Source data section start

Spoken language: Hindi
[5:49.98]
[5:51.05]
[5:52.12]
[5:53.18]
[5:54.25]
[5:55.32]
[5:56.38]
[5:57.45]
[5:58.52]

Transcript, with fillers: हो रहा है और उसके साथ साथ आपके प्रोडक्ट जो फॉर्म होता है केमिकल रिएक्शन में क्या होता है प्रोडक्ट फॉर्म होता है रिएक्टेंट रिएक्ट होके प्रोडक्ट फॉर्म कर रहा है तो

Source data section end
Source data section start

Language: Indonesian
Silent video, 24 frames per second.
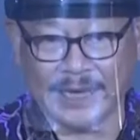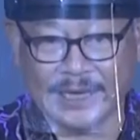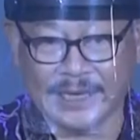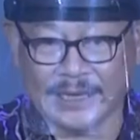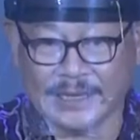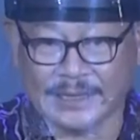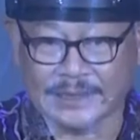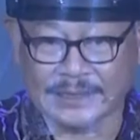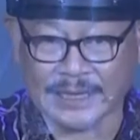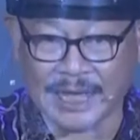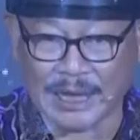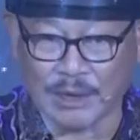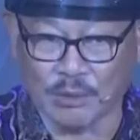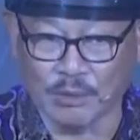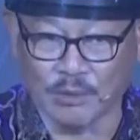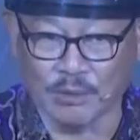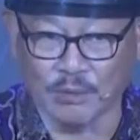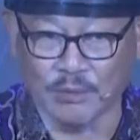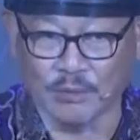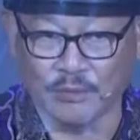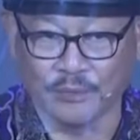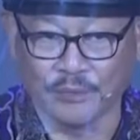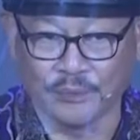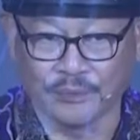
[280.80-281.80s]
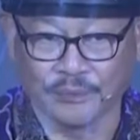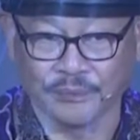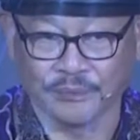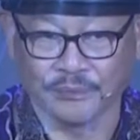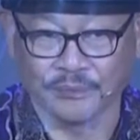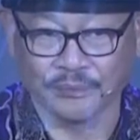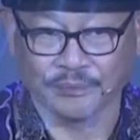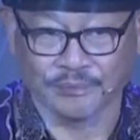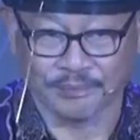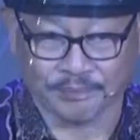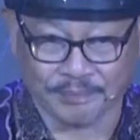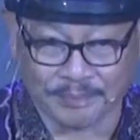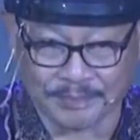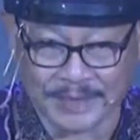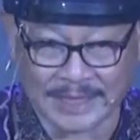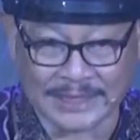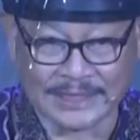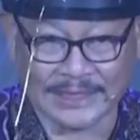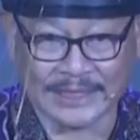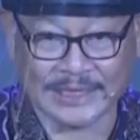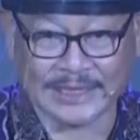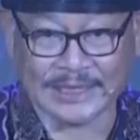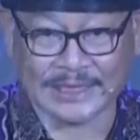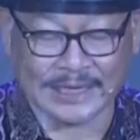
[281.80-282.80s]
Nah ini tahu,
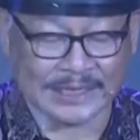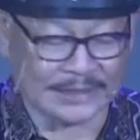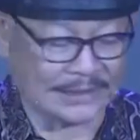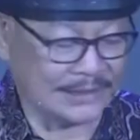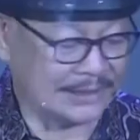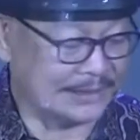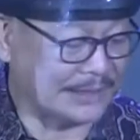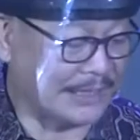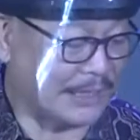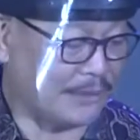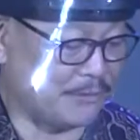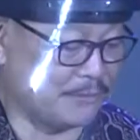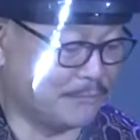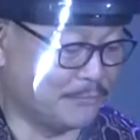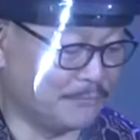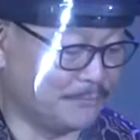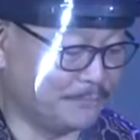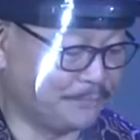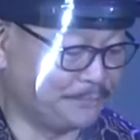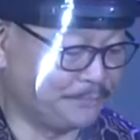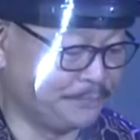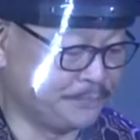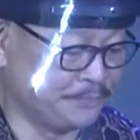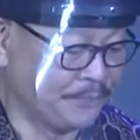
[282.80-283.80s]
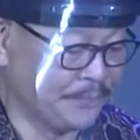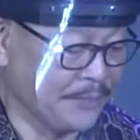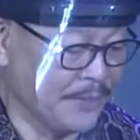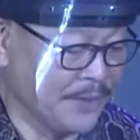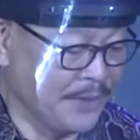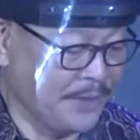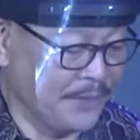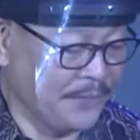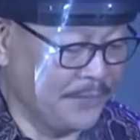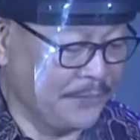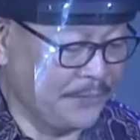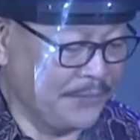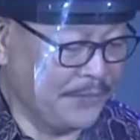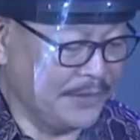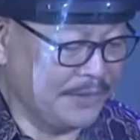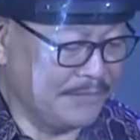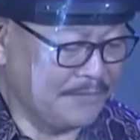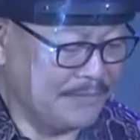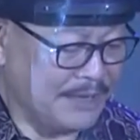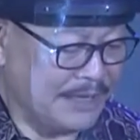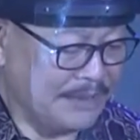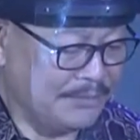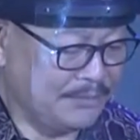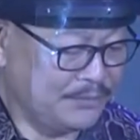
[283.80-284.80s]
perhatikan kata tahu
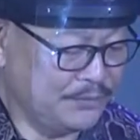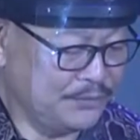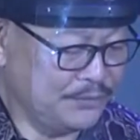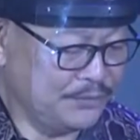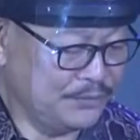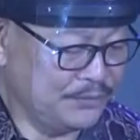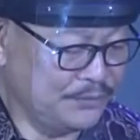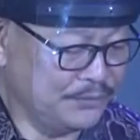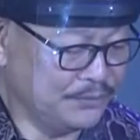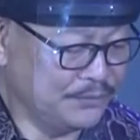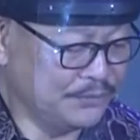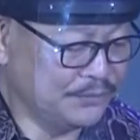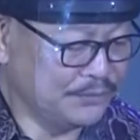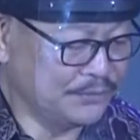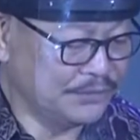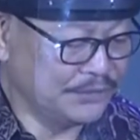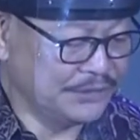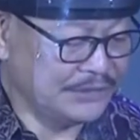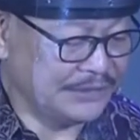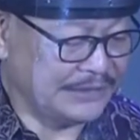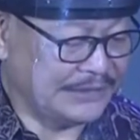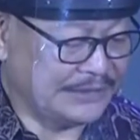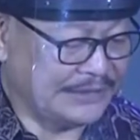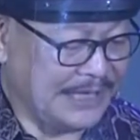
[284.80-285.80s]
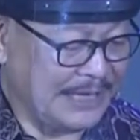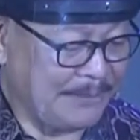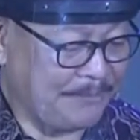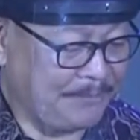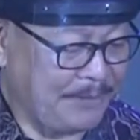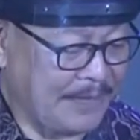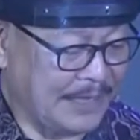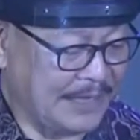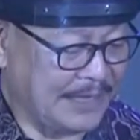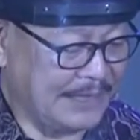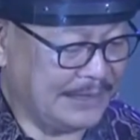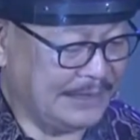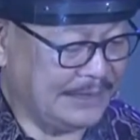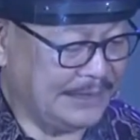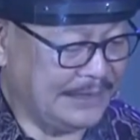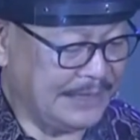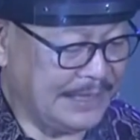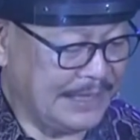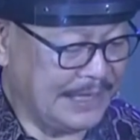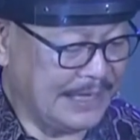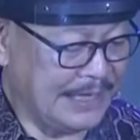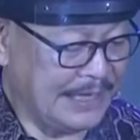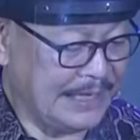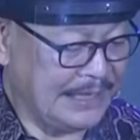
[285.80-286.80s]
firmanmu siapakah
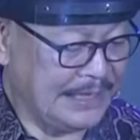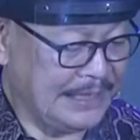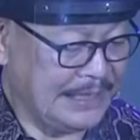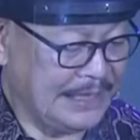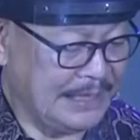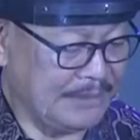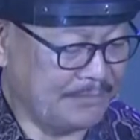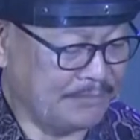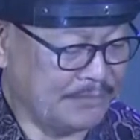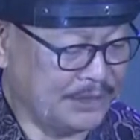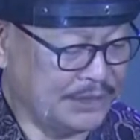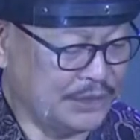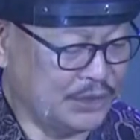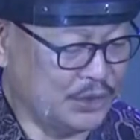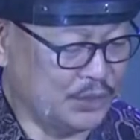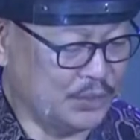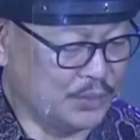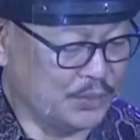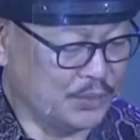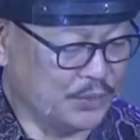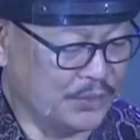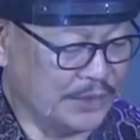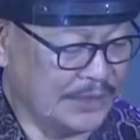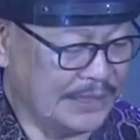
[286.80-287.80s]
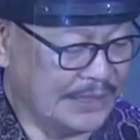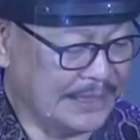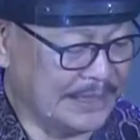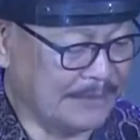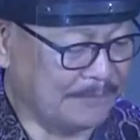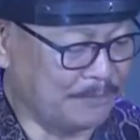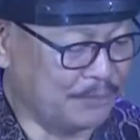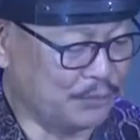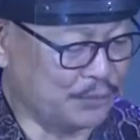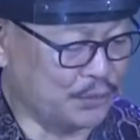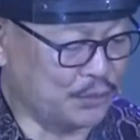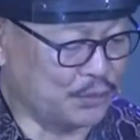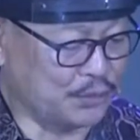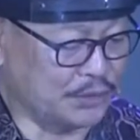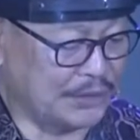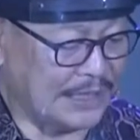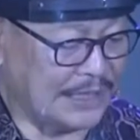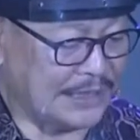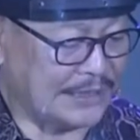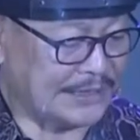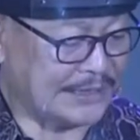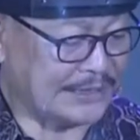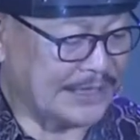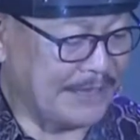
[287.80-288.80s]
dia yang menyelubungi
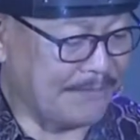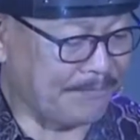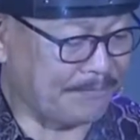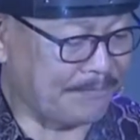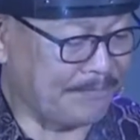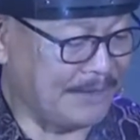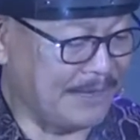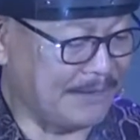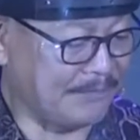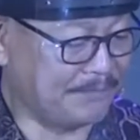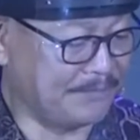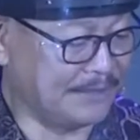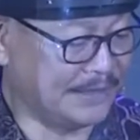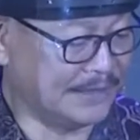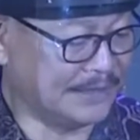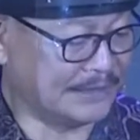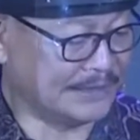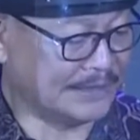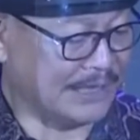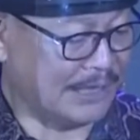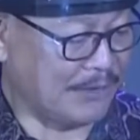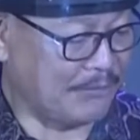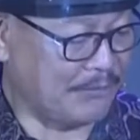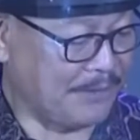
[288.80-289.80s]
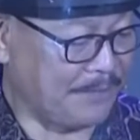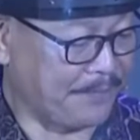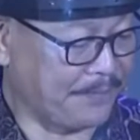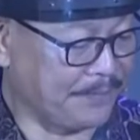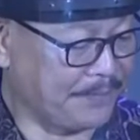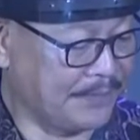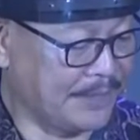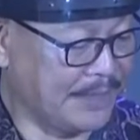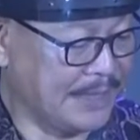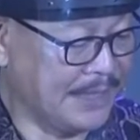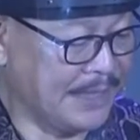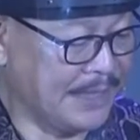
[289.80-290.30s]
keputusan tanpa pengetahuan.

Source data section end

Beginning with the line containing "Spoken language: Hindi" and ending with the line containing "Transcript, with fillers: हो", extract those lines exactly from the listing above, and only those.

**Solution to the exercise**
Spoken language: Hindi
[5:49.98]
[5:51.05]
[5:52.12]
[5:53.18]
[5:54.25]
[5:55.32]
[5:56.38]
[5:57.45]
[5:58.52]

Transcript, with fillers: हो रहा है और उसके साथ साथ आपके प्रोडक्ट जो फॉर्म होता है केमिकल रिएक्शन में क्या होता है प्रोडक्ट फॉर्म होता है रिएक्टेंट रिएक्ट होके प्रोडक्ट फॉर्म कर रहा है तो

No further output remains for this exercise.